Atalanta is part pro women’s running team and part service organization. The women who are recruited to the team won’t sign traditional athlete contracts, they’ll become employees of the nonprofit organization, taking roles that further their careers after they’re finished competing. They’ll also each serve as mentors to underserved girls in the New York community, for whom Atalanta is creating educational and movement-based programs.
“I have seen all the stats and it’s staggering how much of a dropout rate there is for girls in sport,” Cain said. “A lot of the experiences I underwent as a young athlete unfortunately are systemic.”

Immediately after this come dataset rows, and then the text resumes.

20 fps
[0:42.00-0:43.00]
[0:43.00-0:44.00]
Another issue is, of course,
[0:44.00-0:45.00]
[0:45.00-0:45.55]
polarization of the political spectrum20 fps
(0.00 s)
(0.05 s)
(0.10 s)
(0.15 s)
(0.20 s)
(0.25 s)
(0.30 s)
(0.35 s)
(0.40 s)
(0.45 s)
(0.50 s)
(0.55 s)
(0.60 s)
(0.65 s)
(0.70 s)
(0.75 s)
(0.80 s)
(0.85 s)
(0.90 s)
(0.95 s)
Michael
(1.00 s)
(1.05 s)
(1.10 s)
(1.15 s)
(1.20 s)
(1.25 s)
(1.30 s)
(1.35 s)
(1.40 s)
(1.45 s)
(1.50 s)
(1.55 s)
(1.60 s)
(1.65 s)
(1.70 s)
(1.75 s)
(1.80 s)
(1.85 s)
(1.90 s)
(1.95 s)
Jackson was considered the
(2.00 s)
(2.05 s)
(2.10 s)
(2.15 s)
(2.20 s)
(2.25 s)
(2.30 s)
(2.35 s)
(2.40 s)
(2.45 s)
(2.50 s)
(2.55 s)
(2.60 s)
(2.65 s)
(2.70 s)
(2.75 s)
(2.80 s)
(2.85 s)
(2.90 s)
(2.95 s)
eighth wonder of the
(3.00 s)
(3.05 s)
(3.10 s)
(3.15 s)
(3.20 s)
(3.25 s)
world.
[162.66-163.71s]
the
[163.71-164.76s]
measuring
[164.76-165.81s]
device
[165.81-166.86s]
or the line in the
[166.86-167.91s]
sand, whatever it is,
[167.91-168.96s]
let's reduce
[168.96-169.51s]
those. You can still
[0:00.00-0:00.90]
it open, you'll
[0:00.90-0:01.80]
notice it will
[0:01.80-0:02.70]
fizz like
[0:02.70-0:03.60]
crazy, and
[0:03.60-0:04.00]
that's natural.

Cain joined the Nike Oregon Project under Alberto Salazar, foregoing NCAA eligibility in 2013 to sign a pro contract. She moved from Bronxville, New York, to Portland, Oregon, at age 17, a national high school record holder and the youngest to ever represent the U.S. at the world championships. She came forward in a 2019 New York Times op-ed alleging emotional abuse by Salazar, who she said pressured her to lose weight and publicly shamed her if she didn’t, in a win-at-all-costs team culture.
Salazar has denied the allegations and is appealing a temporarily ban from coaching by the U.S. Center for SafeSport.
Ultimately Cain said she suffered five stress fractures, didn’t menstruate for three years, and suffered depression that led to cutting herself. She officially left the team in 2016 and finished college at Fordham University, earning a degree in business administration. She’s now a community manager at the running apparel brand Tracksmith and is continuing to get back to pro running, too.
“I was lucky to come from a privileged background, one where I was able to pull myself out of it,” Cain said. “I was able to work with the doctors I needed to see and to continue my college education and ultimately find a career path.”
Cain knows that not all girls would have had the resources to emerge on the other side—and aims to prevent these kinds of situations altogether through the Atalanta. The programs are based on the three pillars of education, community, and movement. And the programs encompass the pro team, the community (membership-based) team, and the youth team, open to girls ages 12-20.